WHAT THE TASK ASKS:
All the data should come back exactly as it was given.

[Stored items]
━━━━━━━━━━━━━━━━━━━━
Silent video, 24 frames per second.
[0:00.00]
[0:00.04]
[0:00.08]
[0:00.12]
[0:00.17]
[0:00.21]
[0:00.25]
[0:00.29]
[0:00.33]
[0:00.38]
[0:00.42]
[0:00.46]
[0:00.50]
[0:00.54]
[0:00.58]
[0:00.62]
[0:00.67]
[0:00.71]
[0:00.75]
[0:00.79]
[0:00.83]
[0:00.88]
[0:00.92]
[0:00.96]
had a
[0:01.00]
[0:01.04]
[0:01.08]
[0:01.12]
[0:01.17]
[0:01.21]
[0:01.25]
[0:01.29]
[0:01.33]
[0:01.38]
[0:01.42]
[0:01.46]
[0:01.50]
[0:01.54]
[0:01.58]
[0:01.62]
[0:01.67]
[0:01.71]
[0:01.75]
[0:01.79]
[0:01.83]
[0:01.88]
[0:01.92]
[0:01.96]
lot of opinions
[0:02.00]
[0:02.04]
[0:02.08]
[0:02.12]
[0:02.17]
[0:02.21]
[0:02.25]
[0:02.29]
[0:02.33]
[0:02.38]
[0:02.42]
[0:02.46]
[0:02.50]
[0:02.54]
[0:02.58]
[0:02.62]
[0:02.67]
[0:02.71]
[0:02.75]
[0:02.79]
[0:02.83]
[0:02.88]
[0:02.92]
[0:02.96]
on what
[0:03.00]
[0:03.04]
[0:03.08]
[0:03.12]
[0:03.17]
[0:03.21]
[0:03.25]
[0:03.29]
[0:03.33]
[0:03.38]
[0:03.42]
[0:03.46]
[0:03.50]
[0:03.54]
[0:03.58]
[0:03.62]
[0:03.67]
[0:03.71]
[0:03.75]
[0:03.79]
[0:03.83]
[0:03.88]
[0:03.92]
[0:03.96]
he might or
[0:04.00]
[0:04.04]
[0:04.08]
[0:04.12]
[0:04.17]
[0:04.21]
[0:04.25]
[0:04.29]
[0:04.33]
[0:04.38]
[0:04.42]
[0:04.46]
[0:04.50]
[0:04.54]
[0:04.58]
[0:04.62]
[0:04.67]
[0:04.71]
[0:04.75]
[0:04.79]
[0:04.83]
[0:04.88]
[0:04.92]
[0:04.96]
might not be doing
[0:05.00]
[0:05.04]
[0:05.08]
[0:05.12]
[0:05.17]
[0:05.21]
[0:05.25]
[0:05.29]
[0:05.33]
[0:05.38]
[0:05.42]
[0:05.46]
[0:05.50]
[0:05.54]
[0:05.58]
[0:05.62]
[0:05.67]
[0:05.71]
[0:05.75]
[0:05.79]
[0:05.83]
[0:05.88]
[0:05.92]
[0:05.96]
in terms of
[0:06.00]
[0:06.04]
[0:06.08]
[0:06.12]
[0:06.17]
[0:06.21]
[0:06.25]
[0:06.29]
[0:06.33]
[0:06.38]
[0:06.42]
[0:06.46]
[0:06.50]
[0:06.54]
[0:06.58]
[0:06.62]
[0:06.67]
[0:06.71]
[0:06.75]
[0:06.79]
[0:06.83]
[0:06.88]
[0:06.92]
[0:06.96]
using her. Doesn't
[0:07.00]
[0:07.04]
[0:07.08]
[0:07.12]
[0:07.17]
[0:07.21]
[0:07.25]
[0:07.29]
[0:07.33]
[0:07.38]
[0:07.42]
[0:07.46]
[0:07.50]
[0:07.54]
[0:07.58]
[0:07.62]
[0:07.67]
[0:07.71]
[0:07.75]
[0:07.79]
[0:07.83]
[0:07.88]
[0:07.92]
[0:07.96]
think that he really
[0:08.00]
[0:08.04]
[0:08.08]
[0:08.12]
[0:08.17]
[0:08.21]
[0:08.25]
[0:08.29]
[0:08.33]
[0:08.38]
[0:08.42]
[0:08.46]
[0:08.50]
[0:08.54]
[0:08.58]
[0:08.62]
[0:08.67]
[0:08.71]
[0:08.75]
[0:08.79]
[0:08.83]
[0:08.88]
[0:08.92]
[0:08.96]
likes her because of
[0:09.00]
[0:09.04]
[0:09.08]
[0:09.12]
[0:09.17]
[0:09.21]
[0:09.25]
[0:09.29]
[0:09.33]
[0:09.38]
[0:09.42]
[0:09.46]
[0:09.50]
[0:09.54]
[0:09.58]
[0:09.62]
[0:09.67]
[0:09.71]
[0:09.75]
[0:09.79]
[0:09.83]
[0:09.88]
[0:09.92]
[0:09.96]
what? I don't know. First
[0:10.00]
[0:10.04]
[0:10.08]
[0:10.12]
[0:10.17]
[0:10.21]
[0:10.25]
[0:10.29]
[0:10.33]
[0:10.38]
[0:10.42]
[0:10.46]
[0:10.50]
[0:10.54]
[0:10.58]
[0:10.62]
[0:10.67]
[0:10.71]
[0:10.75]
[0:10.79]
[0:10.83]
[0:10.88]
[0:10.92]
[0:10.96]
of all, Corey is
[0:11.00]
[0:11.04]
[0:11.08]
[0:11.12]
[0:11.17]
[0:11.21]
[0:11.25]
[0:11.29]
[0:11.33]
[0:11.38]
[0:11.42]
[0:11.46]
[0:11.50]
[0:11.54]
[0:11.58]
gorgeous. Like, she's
━━━━━━━━━━━━━━━━━━━━
YOUR SOLUTION:
Silent video, 24 frames per second.
[0:00.00]
[0:00.04]
[0:00.08]
[0:00.12]
[0:00.17]
[0:00.21]
[0:00.25]
[0:00.29]
[0:00.33]
[0:00.38]
[0:00.42]
[0:00.46]
[0:00.50]
[0:00.54]
[0:00.58]
[0:00.62]
[0:00.67]
[0:00.71]
[0:00.75]
[0:00.79]
[0:00.83]
[0:00.88]
[0:00.92]
[0:00.96]
had a
[0:01.00]
[0:01.04]
[0:01.08]
[0:01.12]
[0:01.17]
[0:01.21]
[0:01.25]
[0:01.29]
[0:01.33]
[0:01.38]
[0:01.42]
[0:01.46]
[0:01.50]
[0:01.54]
[0:01.58]
[0:01.62]
[0:01.67]
[0:01.71]
[0:01.75]
[0:01.79]
[0:01.83]
[0:01.88]
[0:01.92]
[0:01.96]
lot of opinions
[0:02.00]
[0:02.04]
[0:02.08]
[0:02.12]
[0:02.17]
[0:02.21]
[0:02.25]
[0:02.29]
[0:02.33]
[0:02.38]
[0:02.42]
[0:02.46]
[0:02.50]
[0:02.54]
[0:02.58]
[0:02.62]
[0:02.67]
[0:02.71]
[0:02.75]
[0:02.79]
[0:02.83]
[0:02.88]
[0:02.92]
[0:02.96]
on what
[0:03.00]
[0:03.04]
[0:03.08]
[0:03.12]
[0:03.17]
[0:03.21]
[0:03.25]
[0:03.29]
[0:03.33]
[0:03.38]
[0:03.42]
[0:03.46]
[0:03.50]
[0:03.54]
[0:03.58]
[0:03.62]
[0:03.67]
[0:03.71]
[0:03.75]
[0:03.79]
[0:03.83]
[0:03.88]
[0:03.92]
[0:03.96]
he might or
[0:04.00]
[0:04.04]
[0:04.08]
[0:04.12]
[0:04.17]
[0:04.21]
[0:04.25]
[0:04.29]
[0:04.33]
[0:04.38]
[0:04.42]
[0:04.46]
[0:04.50]
[0:04.54]
[0:04.58]
[0:04.62]
[0:04.67]
[0:04.71]
[0:04.75]
[0:04.79]
[0:04.83]
[0:04.88]
[0:04.92]
[0:04.96]
might not be doing
[0:05.00]
[0:05.04]
[0:05.08]
[0:05.12]
[0:05.17]
[0:05.21]
[0:05.25]
[0:05.29]
[0:05.33]
[0:05.38]
[0:05.42]
[0:05.46]
[0:05.50]
[0:05.54]
[0:05.58]
[0:05.62]
[0:05.67]
[0:05.71]
[0:05.75]
[0:05.79]
[0:05.83]
[0:05.88]
[0:05.92]
[0:05.96]
in terms of
[0:06.00]
[0:06.04]
[0:06.08]
[0:06.12]
[0:06.17]
[0:06.21]
[0:06.25]
[0:06.29]
[0:06.33]
[0:06.38]
[0:06.42]
[0:06.46]
[0:06.50]
[0:06.54]
[0:06.58]
[0:06.62]
[0:06.67]
[0:06.71]
[0:06.75]
[0:06.79]
[0:06.83]
[0:06.88]
[0:06.92]
[0:06.96]
using her. Doesn't
[0:07.00]
[0:07.04]
[0:07.08]
[0:07.12]
[0:07.17]
[0:07.21]
[0:07.25]
[0:07.29]
[0:07.33]
[0:07.38]
[0:07.42]
[0:07.46]
[0:07.50]
[0:07.54]
[0:07.58]
[0:07.62]
[0:07.67]
[0:07.71]
[0:07.75]
[0:07.79]
[0:07.83]
[0:07.88]
[0:07.92]
[0:07.96]
think that he really
[0:08.00]
[0:08.04]
[0:08.08]
[0:08.12]
[0:08.17]
[0:08.21]
[0:08.25]
[0:08.29]
[0:08.33]
[0:08.38]
[0:08.42]
[0:08.46]
[0:08.50]
[0:08.54]
[0:08.58]
[0:08.62]
[0:08.67]
[0:08.71]
[0:08.75]
[0:08.79]
[0:08.83]
[0:08.88]
[0:08.92]
[0:08.96]
likes her because of
[0:09.00]
[0:09.04]
[0:09.08]
[0:09.12]
[0:09.17]
[0:09.21]
[0:09.25]
[0:09.29]
[0:09.33]
[0:09.38]
[0:09.42]
[0:09.46]
[0:09.50]
[0:09.54]
[0:09.58]
[0:09.62]
[0:09.67]
[0:09.71]
[0:09.75]
[0:09.79]
[0:09.83]
[0:09.88]
[0:09.92]
[0:09.96]
what? I don't know. First
[0:10.00]
[0:10.04]
[0:10.08]
[0:10.12]
[0:10.17]
[0:10.21]
[0:10.25]
[0:10.29]
[0:10.33]
[0:10.38]
[0:10.42]
[0:10.46]
[0:10.50]
[0:10.54]
[0:10.58]
[0:10.62]
[0:10.67]
[0:10.71]
[0:10.75]
[0:10.79]
[0:10.83]
[0:10.88]
[0:10.92]
[0:10.96]
of all, Corey is
[0:11.00]
[0:11.04]
[0:11.08]
[0:11.12]
[0:11.17]
[0:11.21]
[0:11.25]
[0:11.29]
[0:11.33]
[0:11.38]
[0:11.42]
[0:11.46]
[0:11.50]
[0:11.54]
[0:11.58]
gorgeous. Like, she's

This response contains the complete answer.